Poggi, Margiotta e Muzzi se ne restano colpevolmente in zona Nesta a bighellonare, lasciando i loro compagni in perenne inferiorità numerica, e così l'Udinese, malgrado le tre punte, nei primi 45 minuti arriva una sola volta al tiro (Muzzi, fuori) a fronte del seguente bilancio laziale: 2 gol, una rete annullata (Almeyda), una traversa (Nedved a gioco fermo), un palo (Salas), 4 altre buone occasioni. In tribuna c'è chi accosta la gara a un allenamento fra la nazionale e una squadra primavera: specificasse la nazionale di quale Paese (non certo l'ultima Italia), gli si potrebbe dare ragione. Beccati gli schiaffoni nel primo tempo, l'Udinese ritrova la sua dignità di squadra accettabile nella ripresa, quando però la Lazio, paga dei tre punti ormai intascati, rallenta i colpi in vista di Maribor. Ma nel campo lasciato progressivamente libero dagli avversari, i friulani non riescono comunque a fare gioco se non col coraggioso Bertotto, che peraltro un paio di volte allarga platealmente le braccia verso De Canio invocando un compagno cui deputare il compito: con tutto il rispetto, se Bertotto fa il regista c'è qualcosa che non va, come lui per primo fa notare al suo tecnico. Il quale tatticamente non cambia nulla, limitandosi ad alternare le molte punte che ha in rosa e spingendo Jorgensen, squartato nel primo tempo da Conceição, a invadere una fascia che il portoghese non attacca più, limitandosi a controllarla. Indiziato di jet-lag, Veron gioca come se fosse reduce da una settimana di sonno prolungato e riposante: il gol con il quale stappa il risultato è stupendo (31', gran numero di Conceição sulla destra cui segue un traversone che l'argentino timbra al volo come pochi sanno fare). A metà ripresa esce per Simeone, altro reduce transoceanico, mentre il terzo trasvolatore, Sensini, dopo un po' avvicenda Boksic. Qualche spicciolo finale per Simone Inzaghi, il tutto sotto gli occhi di Mancini in tribuna, mentre Stankovic, Negro e Marchegiani, diversamente ammalati, hanno seguito la gara in tv.

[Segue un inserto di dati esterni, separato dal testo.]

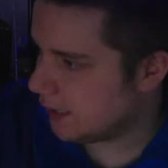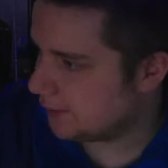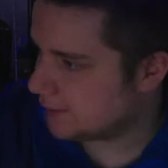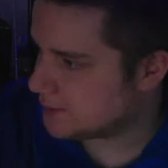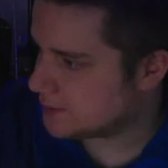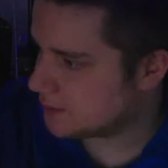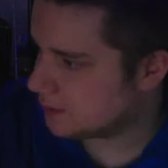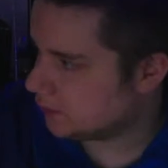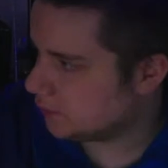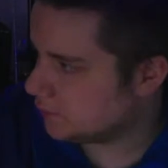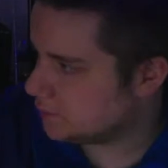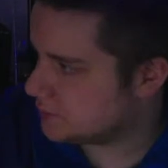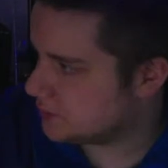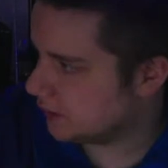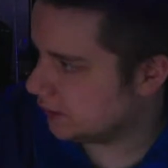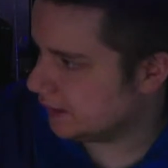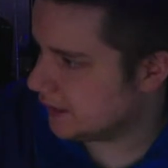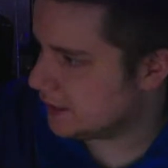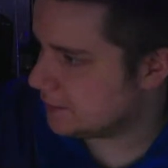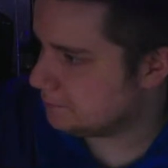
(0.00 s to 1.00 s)
This includes
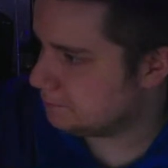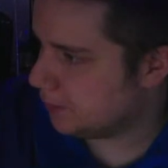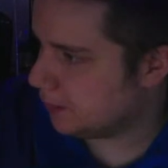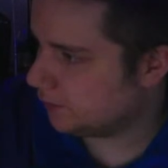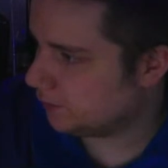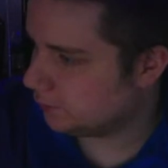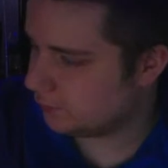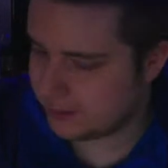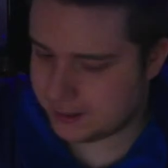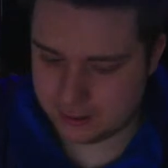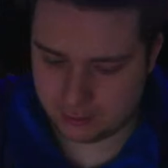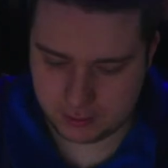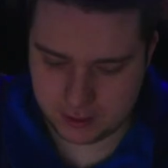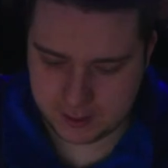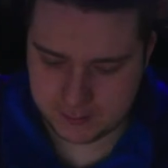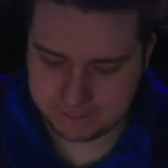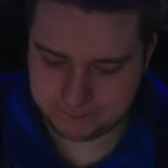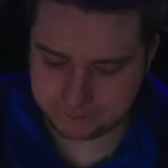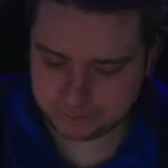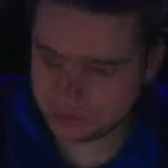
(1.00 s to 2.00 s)
the Lake Butler
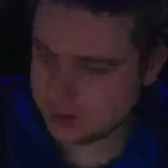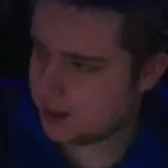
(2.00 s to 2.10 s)
area.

Se vi pare che la rosa laziale sia una specie di Louvre del calcio, avete la nostra benedizione. Anelka dove l'avrebbero messo? All'ufficio marketing? Due sbagli da mandarlo a letto senza cena impediscono a Muzzi di riaprire in qualche modo i giochi, togliendo all'Udinese la chance di sfruttare almeno un ritorno agonistico dovuto, dopo la mattanza di prima. La solita punizione di Mihajlovic è un corollario spettacolare ma ormai ininfluente sul risultato, i friulani s'erano già arresi, volevano solo trattare la resa. Più importante, in prospettiva, il ritorno al gol di Boksic, che dopo due errori in avvio trova il colpo vincente in chiusura di primo tempo, su assist dell'onnipresente (pure in area!) Almeyda: la mossa del croato è sempre la stessa, scatto in profondità che devasta la linea difensiva avversaria e pallone che gli arriva sui piedi, da lontano (Mihajlovic) o da vicino (Veron). Il fatto che segni è invece una novità, in campionato non gli capitava da molto tempo: nel giorno in cui Salas, stranamente, manca le palle-gol a disposizione (un palo esterno più un "passaggio" a Turci), Eriksson pesca dalla sua collezione di assi un'arma nuova, o meglio rinnovata. Questo significa essere ricchi. Il palo colpito in chiusura da Jorgensen vieta a De Canio anche la minima soddisfazione di segnare quel gol che all'Udinese, contro la Lazio al "Friuli", manca da parecchi anni. Oltre che alla superiorità qualitativa degli avversari, lampante, la sua sconfitta si deve all'incapacità di fronteggiare il pressing laziale: non era semplice, ma con un centrocampista in più avrebbe potuto provarci. O con un attaccante che si degnasse di rientrare. Se ne stavano tutti e tre lì, a guardare le perfette chiusure di Nesta, ammirati. E tentare di spettinarlo?